While she was a high school student, Baker worked as a model for Mademoiselle, Junior Bazaar, Thomassetti Shoes, and M. K. T. Railroad. Moving to California increased her opportunities for modeling, and by July 1954, her image had been seen on "100 or more magazine covers, billboards and the like".

Baker appeared in eight films and television programs between 1947 and 1959. Her film appearances include Men of the Fighting Lady (1954 - uncredited), playing Mary, and Seven Brides for Seven Brothers (1954 - uncredited), as a town girl.

Her television credits included Meet Corliss Archer (1954), playing the title character; Crossroads (1955), as Gloria Vaughn; Queen for a Day (1956); Casey Jones (1957), as Jeannie; Man with a Camera (1959), playing Bunny Hansen; and The Millionaire (1959), as Shirley. Her acting career ended in 1959.

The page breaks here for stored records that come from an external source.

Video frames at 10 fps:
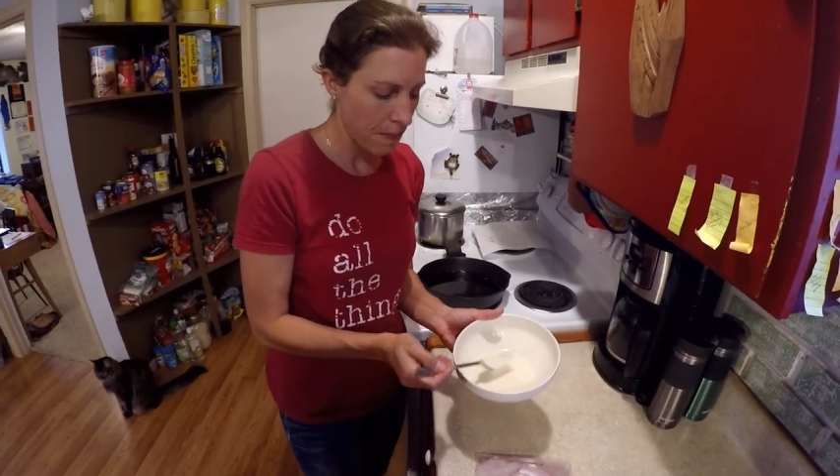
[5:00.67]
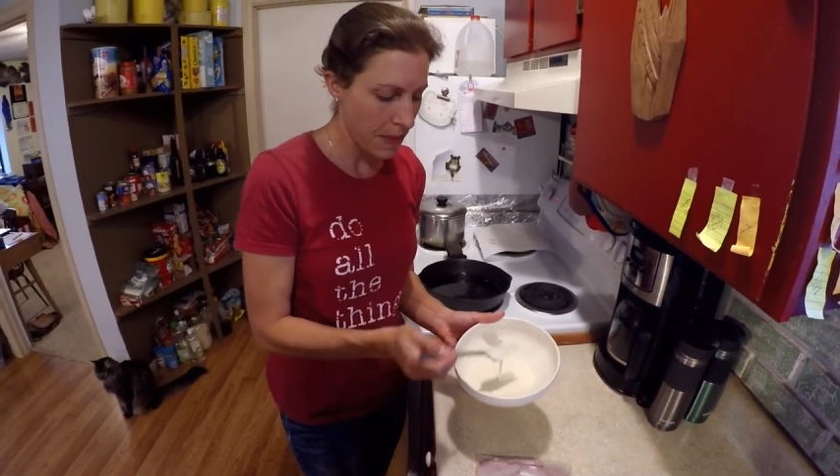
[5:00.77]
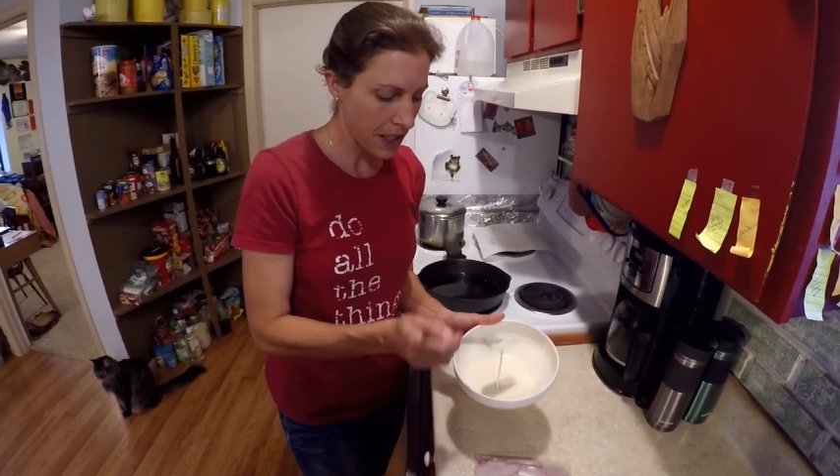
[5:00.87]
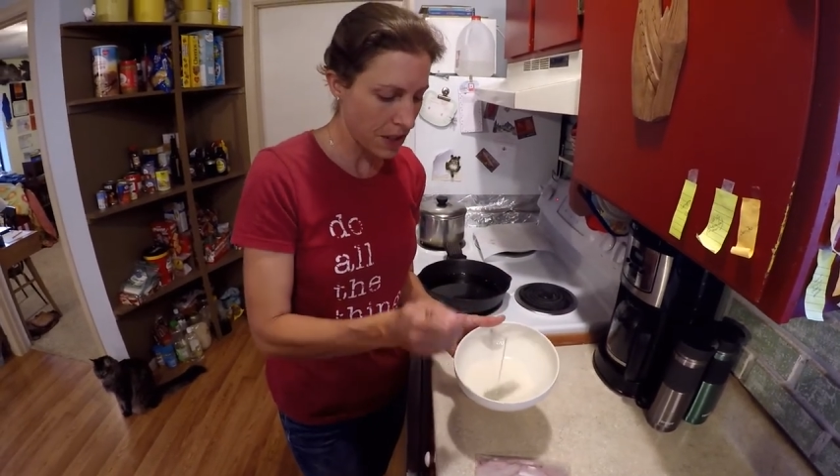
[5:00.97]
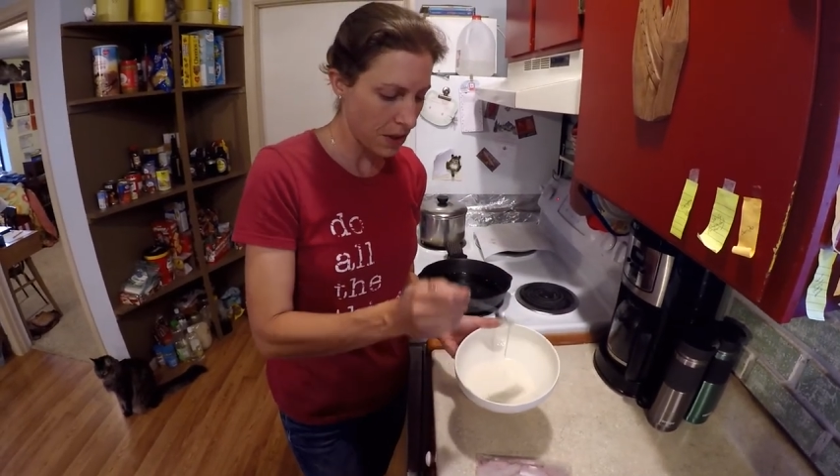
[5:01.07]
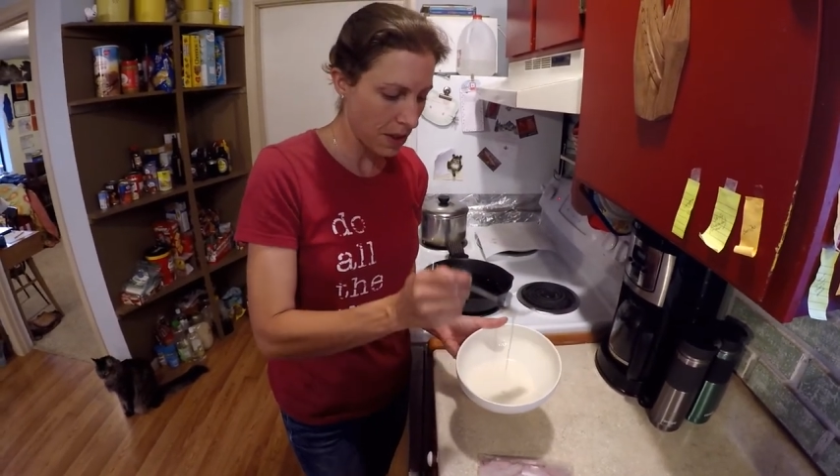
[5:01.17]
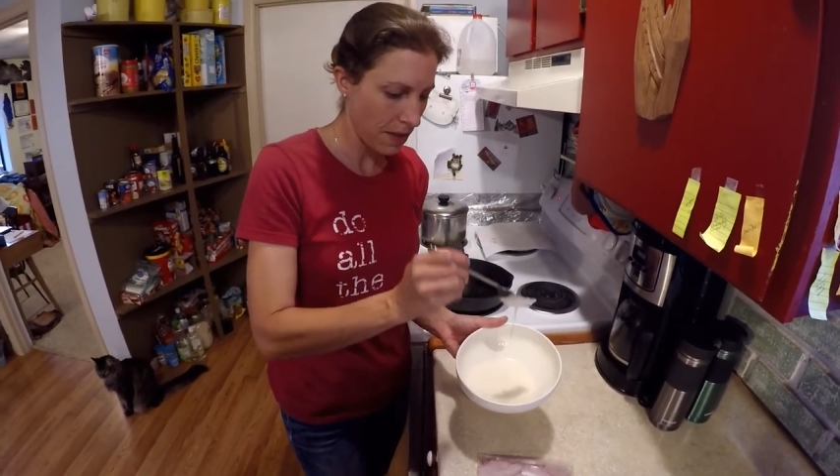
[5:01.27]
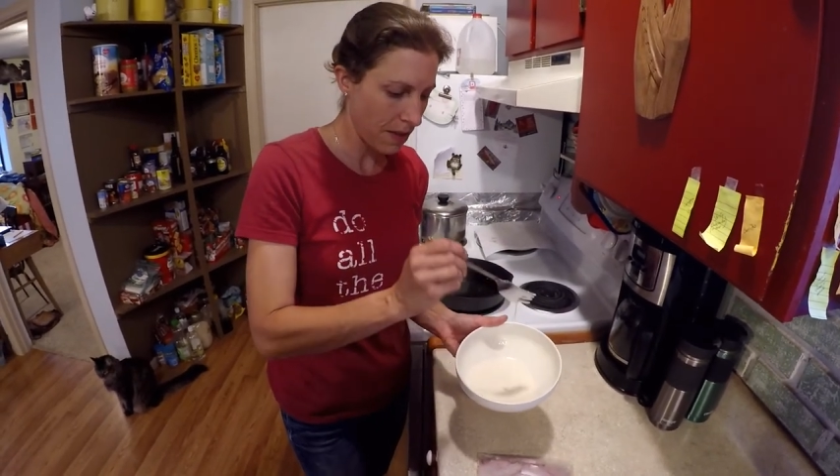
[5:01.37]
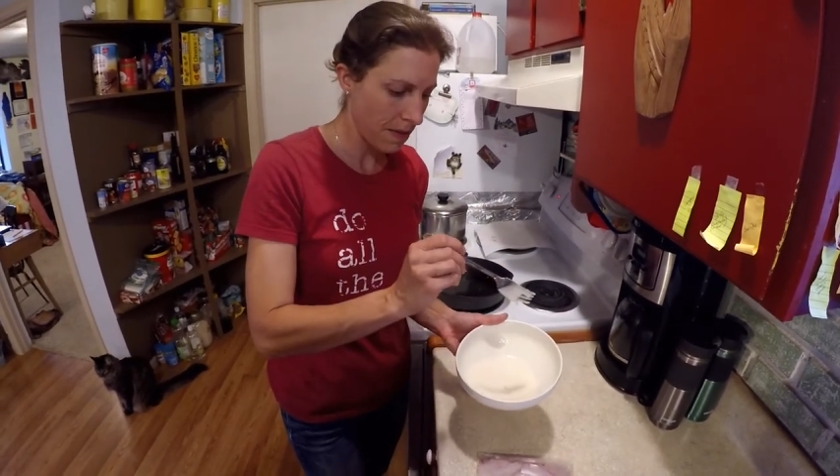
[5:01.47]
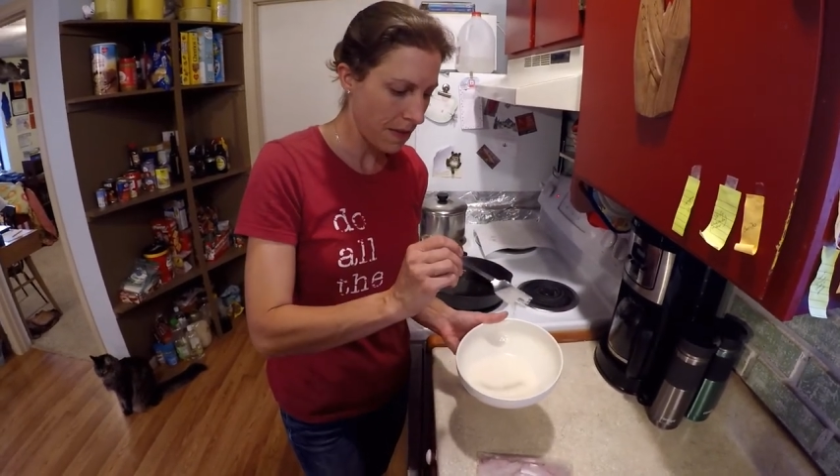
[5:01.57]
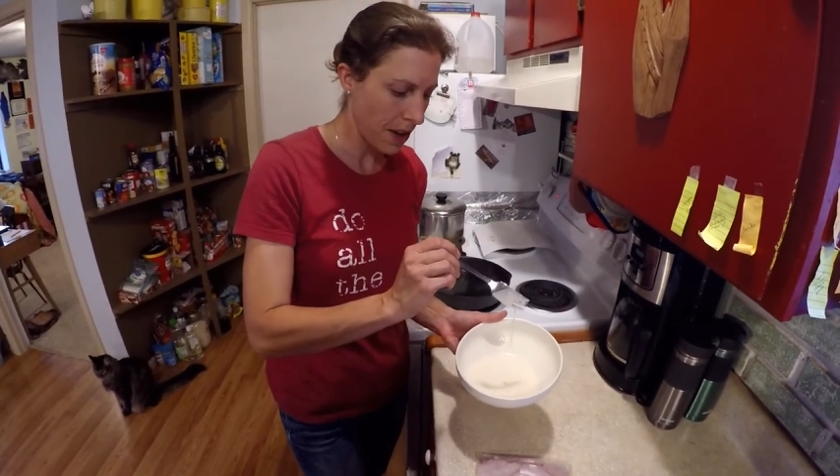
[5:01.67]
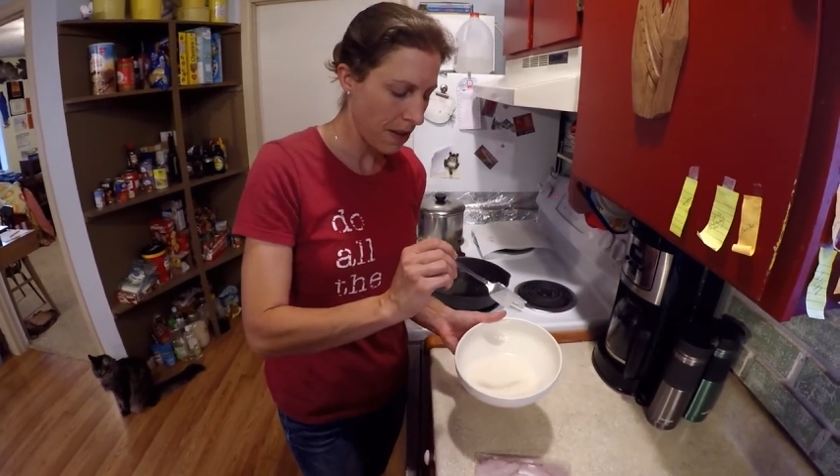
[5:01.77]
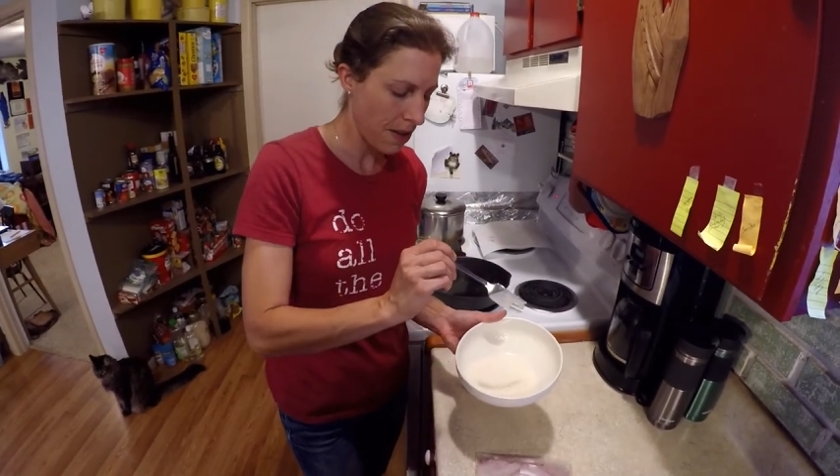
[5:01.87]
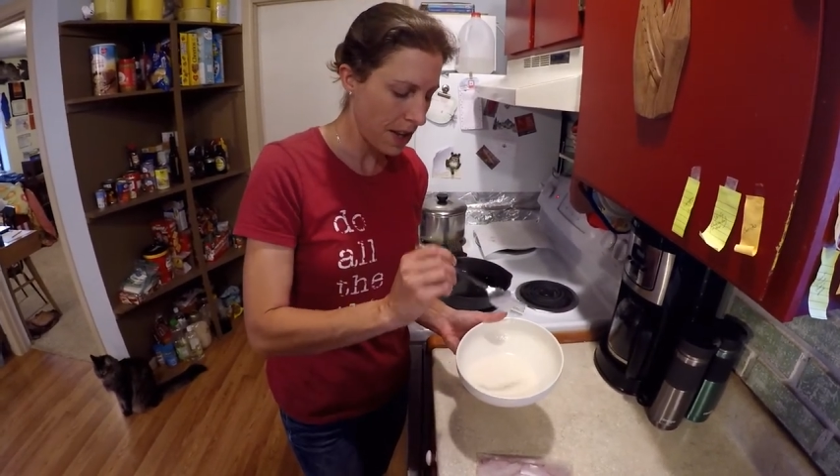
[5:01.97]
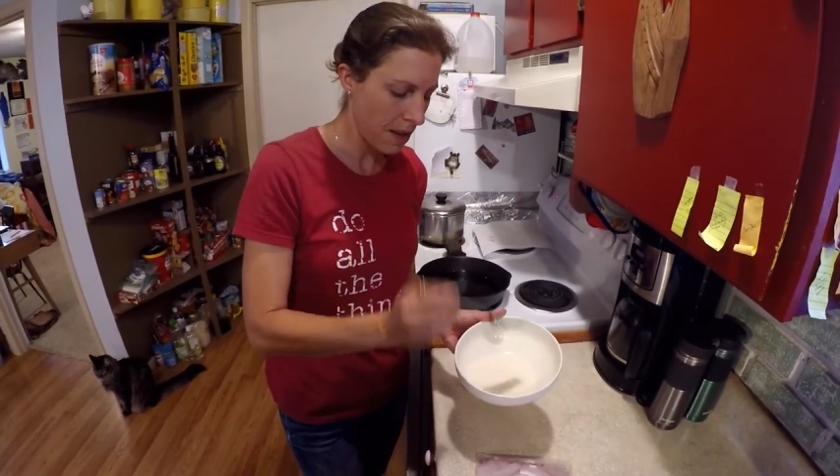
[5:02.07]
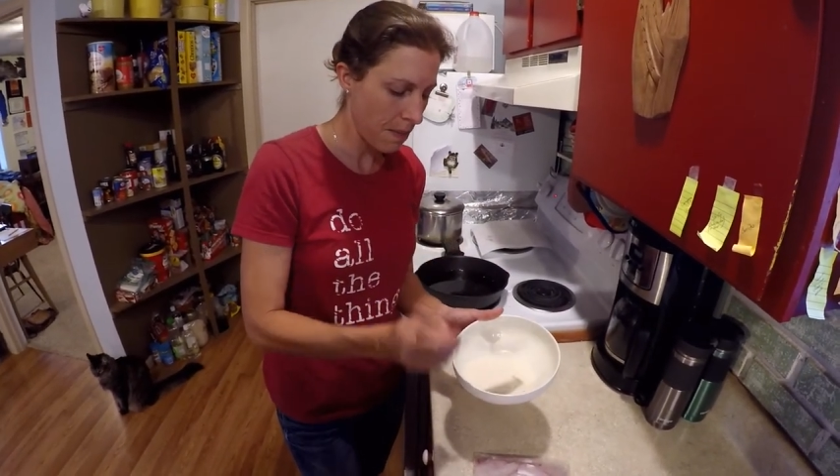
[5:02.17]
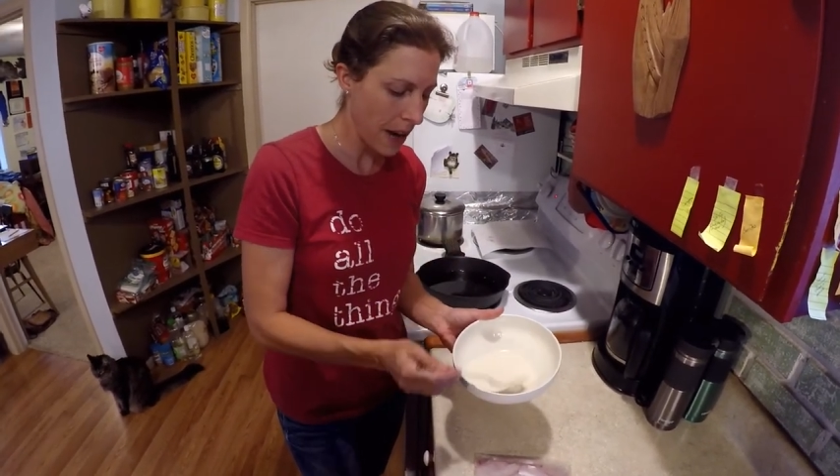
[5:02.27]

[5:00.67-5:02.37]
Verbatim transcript: mixed to a very thinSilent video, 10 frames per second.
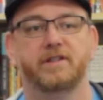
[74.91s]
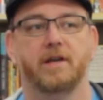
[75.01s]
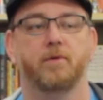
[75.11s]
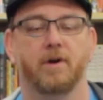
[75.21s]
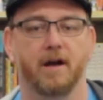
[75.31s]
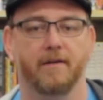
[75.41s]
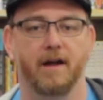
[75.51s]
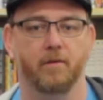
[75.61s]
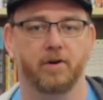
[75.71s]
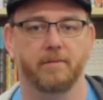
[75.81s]
keep your eye on
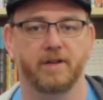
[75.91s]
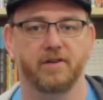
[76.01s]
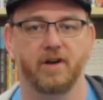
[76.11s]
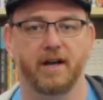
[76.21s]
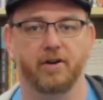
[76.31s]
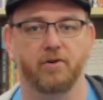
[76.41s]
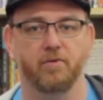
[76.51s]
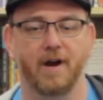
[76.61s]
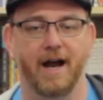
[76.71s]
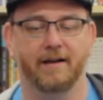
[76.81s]
that. We're going to be designing a new
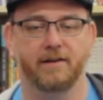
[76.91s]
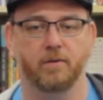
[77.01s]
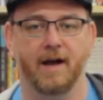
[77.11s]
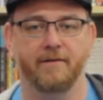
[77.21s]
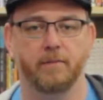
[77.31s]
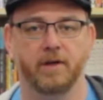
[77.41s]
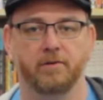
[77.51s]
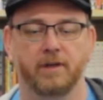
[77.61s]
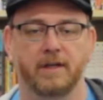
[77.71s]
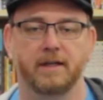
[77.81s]
rack that we're having
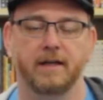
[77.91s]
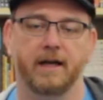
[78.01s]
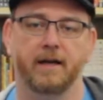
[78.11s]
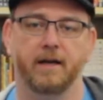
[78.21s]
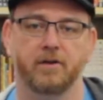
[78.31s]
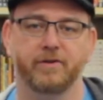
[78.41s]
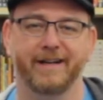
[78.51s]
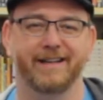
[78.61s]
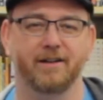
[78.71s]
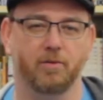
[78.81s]
built and uh, try
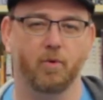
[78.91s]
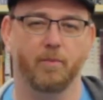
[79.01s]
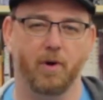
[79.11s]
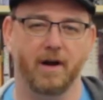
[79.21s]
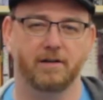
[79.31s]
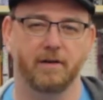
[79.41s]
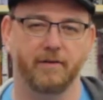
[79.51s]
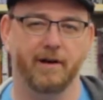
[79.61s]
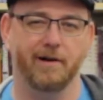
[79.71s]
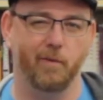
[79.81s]
to get a little more product over
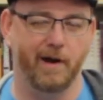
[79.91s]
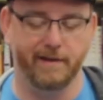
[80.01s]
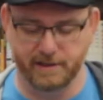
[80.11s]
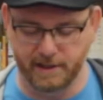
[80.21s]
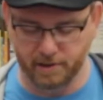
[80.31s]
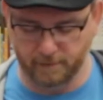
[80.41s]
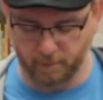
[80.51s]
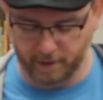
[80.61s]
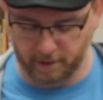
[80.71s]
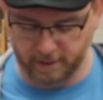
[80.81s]
there in a way that's easier
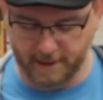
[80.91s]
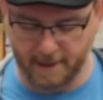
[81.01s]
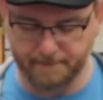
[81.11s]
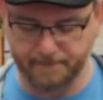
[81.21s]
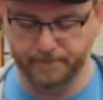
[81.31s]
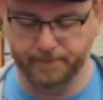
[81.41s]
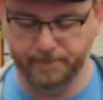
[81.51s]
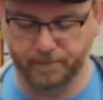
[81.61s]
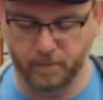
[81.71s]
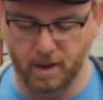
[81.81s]
for you to look at.
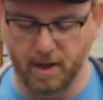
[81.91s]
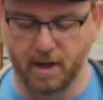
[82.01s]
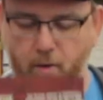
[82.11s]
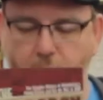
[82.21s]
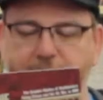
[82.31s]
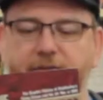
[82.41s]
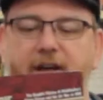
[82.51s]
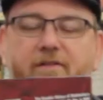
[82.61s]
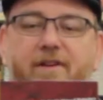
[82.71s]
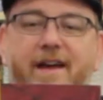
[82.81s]
Wayne
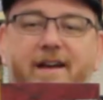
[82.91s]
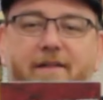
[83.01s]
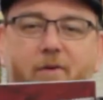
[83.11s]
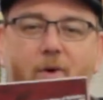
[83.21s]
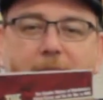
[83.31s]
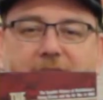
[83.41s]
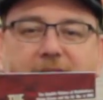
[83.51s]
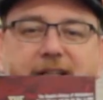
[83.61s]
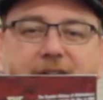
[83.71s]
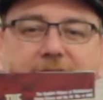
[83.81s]
Van Zant, if you want
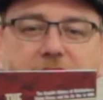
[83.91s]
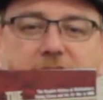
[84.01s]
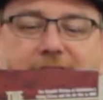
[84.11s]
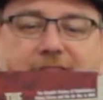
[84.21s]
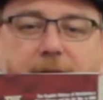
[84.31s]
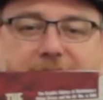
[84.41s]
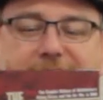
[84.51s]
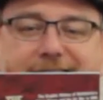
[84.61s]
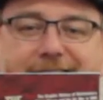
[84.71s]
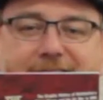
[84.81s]
military history comics,
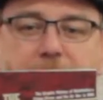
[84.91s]
the guy's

By 1957, Baker felt that she was "caught in a teen-age trap" caused by her youthful appearance. Although she was married and in her 20s, people still viewed her as teenaged Corliss Archer. "My looks are against me for the more mature roles," she said.

==Personal life==
Baker married Earl Long, who worked in construction. She kept the marriage secret from her studio for a year. Baker died on March 2, 2017, at the age of 86.